(Collected data entries)

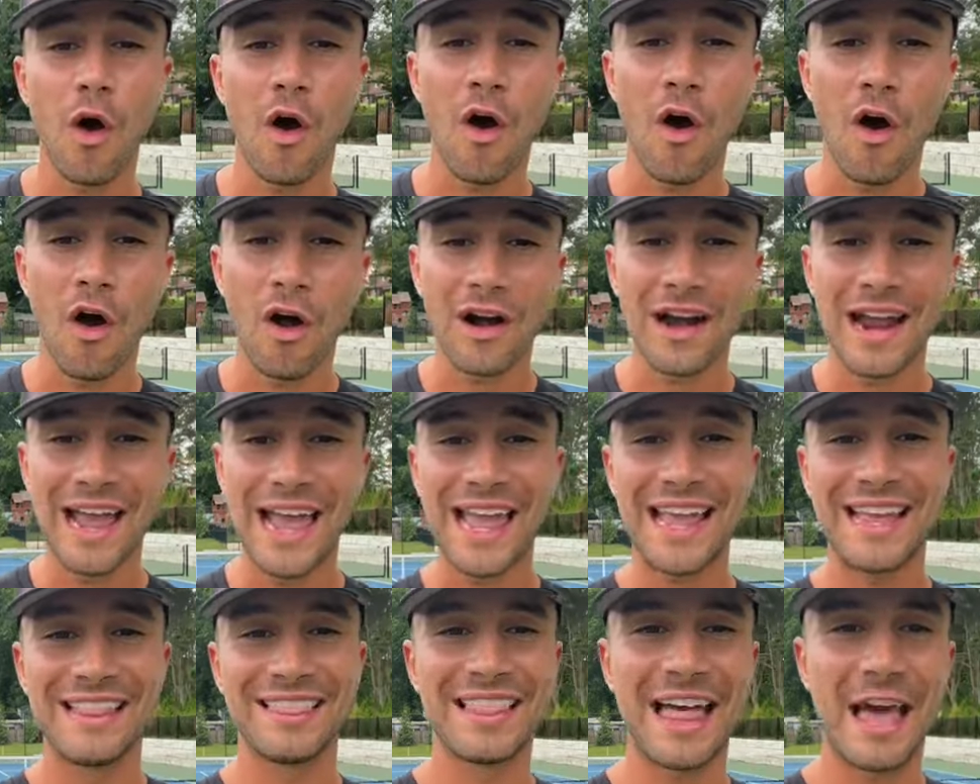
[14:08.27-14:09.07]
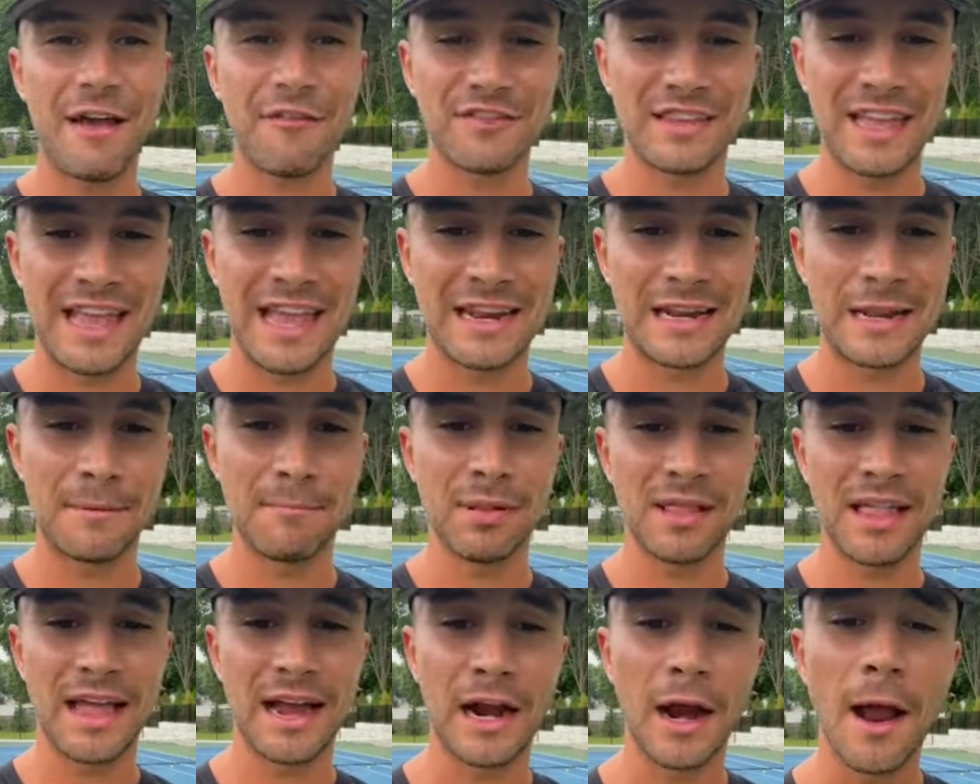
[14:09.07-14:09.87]
you are a
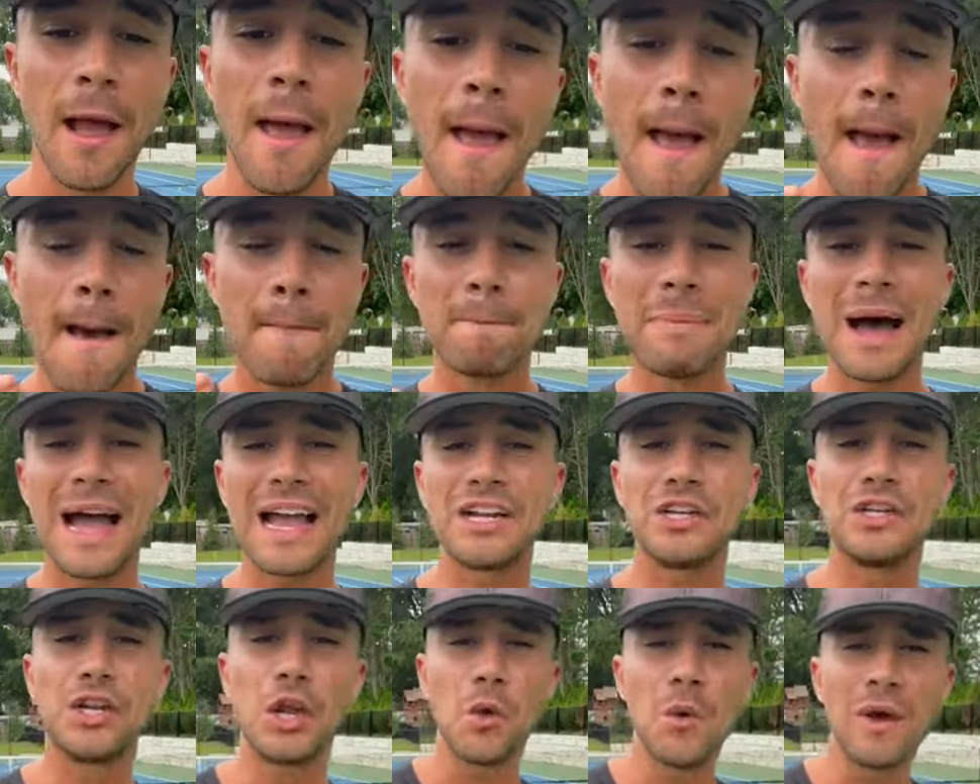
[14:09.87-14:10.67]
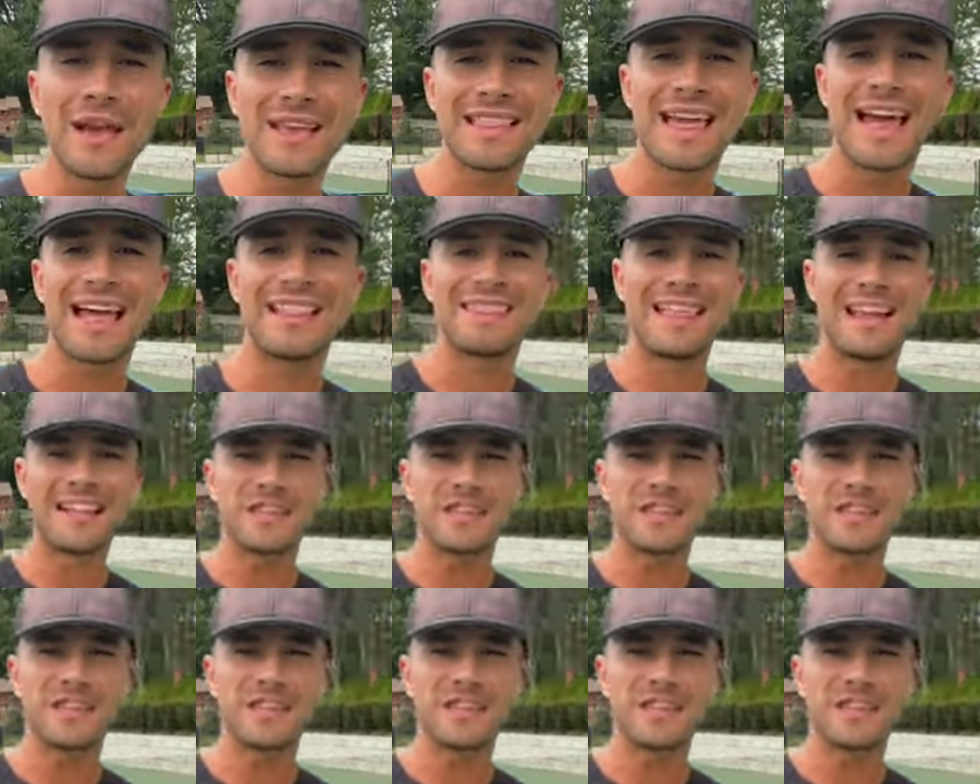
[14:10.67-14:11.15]
left-handed player. By doing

--- ABOUT THIS TASK ---
Give back the records exactly, minus any pictures.

--- RESPONSE ---
[14:08.27-14:09.07]
[14:09.07-14:09.87]
you are a
[14:09.87-14:10.67]
[14:10.67-14:11.15]
left-handed player. By doing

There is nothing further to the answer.